Massimo Donà, attuale docente di filosofia Teoretica (nello specifico Metafisica) presso l’università San Raffaele di Milano, in un suo saggio osserva Foucault sulla questione dello Stato e dei sudditi.
Foucault scrive sulla nascita della bio-politica e sostiene che la scelta di parlare della pratica di governo sia un modo esplicito di non considerare un certo numero di nozioni come ad esempio quello di sovranità, di sudditi, di società civile.

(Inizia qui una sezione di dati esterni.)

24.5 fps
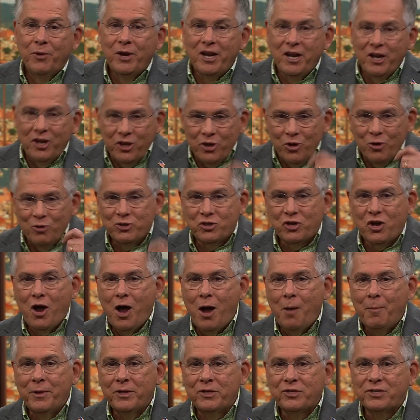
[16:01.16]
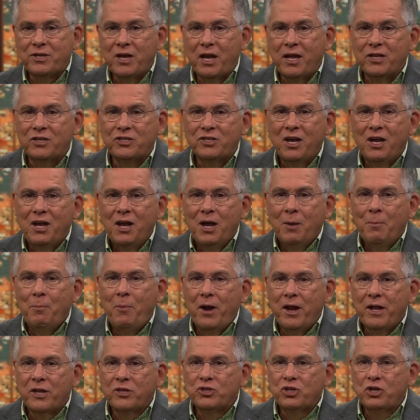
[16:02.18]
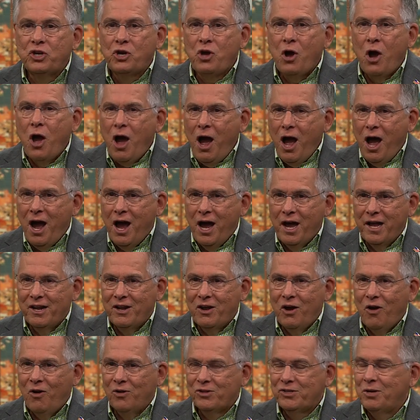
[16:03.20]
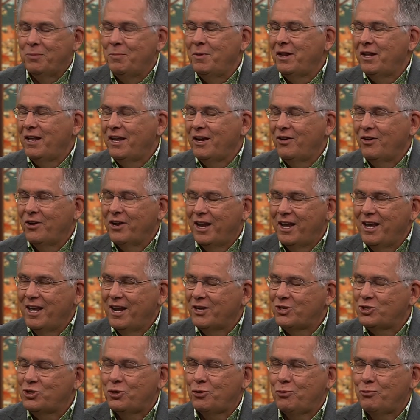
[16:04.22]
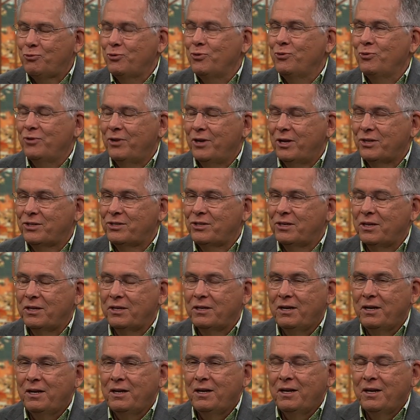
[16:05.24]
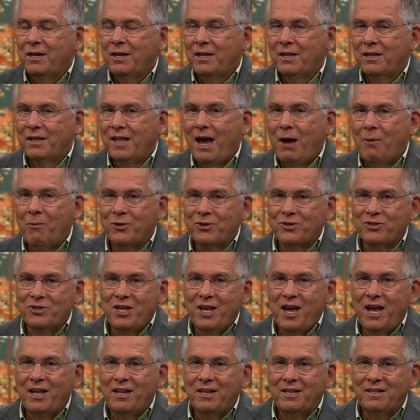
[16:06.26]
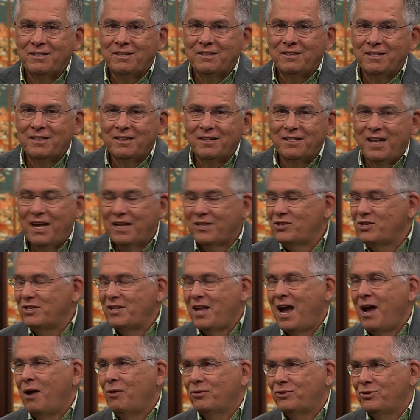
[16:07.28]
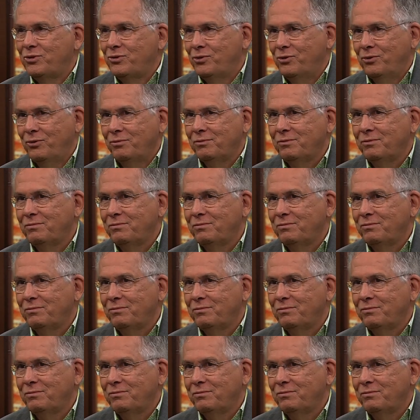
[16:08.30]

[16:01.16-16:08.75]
we need to use common sense, but it's God ultimately going to get us through this. And that was then, that's now too.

Donà invece tenta di fare l’esatto contrario: ciò serve per vivere con razionalità attuale e presente, i dettagli che certamente non devono essere by-passati come se fossero scontati.
Tale pratica porta a riflettere sulla realtà. Dovrebbe trattarsi di evitare una riduzione storicistica rivolta a sminuire il ruolo e valore del popolo piuttosto che esaltare sempre una forma di sovranità associandola alla forma di governo in modo generale. Donà parte da una decisione doppia: sia teorica (parlarne e chiarire il ruolo di tutti), che metodologica (decidere che cosa fare, con quali azioni?).
Foucault ed altri contemporanei suoi anche italiani del tempo sottolineano come la politica sia chiamata a rispondere alle esigenze della vita e della morte. Nel dettaglio c’è una distinzione: la sovranità coinciderebbe (condizionale obbligatorio) con il solo diritto di dare la morte, mentre la bio-politica promuoverebbe l’accrescimento della vita, in ogni sua forma.
Possano i governanti di oggi, con scienza e coscienza, leggere questo interessante trattato di Donà che osserva Foucault su temi caldi poiché stiamo cancellando i valori che ci avevano reso Umani.